= Exercise goal =
Work through the records that follow and return each line containing the word "Verbatim".

= Records for this task =

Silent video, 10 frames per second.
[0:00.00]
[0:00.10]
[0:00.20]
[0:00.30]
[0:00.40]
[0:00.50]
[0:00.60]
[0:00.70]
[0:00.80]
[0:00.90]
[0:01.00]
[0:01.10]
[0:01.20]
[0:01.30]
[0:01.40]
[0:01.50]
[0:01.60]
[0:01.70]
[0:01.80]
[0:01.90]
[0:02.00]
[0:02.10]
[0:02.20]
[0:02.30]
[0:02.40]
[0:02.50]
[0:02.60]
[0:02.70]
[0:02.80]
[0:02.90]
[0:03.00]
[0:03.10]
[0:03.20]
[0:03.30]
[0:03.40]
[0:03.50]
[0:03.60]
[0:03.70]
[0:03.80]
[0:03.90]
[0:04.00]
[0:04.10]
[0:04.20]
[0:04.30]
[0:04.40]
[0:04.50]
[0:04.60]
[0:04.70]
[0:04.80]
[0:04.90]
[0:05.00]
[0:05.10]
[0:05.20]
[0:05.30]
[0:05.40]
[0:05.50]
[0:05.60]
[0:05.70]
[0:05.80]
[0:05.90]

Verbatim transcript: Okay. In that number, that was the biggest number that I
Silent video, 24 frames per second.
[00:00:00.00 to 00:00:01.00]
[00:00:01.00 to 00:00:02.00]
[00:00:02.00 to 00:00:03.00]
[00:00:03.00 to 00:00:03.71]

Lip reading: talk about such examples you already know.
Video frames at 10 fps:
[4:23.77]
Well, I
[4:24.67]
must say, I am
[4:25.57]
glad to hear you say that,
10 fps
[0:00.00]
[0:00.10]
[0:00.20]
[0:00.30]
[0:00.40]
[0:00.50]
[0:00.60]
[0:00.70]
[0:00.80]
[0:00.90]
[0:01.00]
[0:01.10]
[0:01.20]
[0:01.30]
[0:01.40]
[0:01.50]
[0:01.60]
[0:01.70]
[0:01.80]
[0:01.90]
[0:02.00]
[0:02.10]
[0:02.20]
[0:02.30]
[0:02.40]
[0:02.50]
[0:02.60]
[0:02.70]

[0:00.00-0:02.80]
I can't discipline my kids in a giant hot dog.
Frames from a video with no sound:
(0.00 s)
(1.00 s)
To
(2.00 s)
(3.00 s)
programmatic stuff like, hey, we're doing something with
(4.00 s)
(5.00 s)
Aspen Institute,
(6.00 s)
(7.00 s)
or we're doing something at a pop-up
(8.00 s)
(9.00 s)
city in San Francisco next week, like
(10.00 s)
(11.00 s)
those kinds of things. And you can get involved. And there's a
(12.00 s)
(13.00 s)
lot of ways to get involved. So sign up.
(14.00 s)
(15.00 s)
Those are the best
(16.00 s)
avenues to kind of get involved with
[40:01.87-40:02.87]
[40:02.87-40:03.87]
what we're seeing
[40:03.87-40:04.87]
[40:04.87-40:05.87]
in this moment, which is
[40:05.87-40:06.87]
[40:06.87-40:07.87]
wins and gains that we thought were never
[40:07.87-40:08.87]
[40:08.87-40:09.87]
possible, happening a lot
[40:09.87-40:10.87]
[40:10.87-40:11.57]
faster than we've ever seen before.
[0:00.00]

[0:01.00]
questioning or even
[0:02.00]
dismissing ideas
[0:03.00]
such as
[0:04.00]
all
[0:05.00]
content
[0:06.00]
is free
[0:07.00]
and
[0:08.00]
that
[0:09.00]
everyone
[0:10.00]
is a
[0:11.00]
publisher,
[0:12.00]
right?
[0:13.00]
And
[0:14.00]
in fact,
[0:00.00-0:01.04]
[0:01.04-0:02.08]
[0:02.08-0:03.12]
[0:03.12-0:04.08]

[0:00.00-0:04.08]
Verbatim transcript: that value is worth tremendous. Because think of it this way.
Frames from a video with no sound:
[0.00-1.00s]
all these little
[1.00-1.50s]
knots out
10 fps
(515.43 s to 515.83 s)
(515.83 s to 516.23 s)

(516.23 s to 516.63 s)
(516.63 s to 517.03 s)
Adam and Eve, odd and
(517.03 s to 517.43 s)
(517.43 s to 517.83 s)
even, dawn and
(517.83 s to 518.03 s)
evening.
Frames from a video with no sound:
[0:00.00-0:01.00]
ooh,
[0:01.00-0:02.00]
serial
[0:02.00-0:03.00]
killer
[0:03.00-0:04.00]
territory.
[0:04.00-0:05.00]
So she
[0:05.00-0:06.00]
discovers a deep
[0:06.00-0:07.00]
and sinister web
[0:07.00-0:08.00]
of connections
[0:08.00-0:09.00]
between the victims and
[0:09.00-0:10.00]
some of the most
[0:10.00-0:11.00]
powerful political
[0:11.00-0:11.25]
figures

= The completed task =
Verbatim transcript: Okay. In that number, that was the biggest number that I
Verbatim transcript: that value is worth tremendous. Because think of it this way.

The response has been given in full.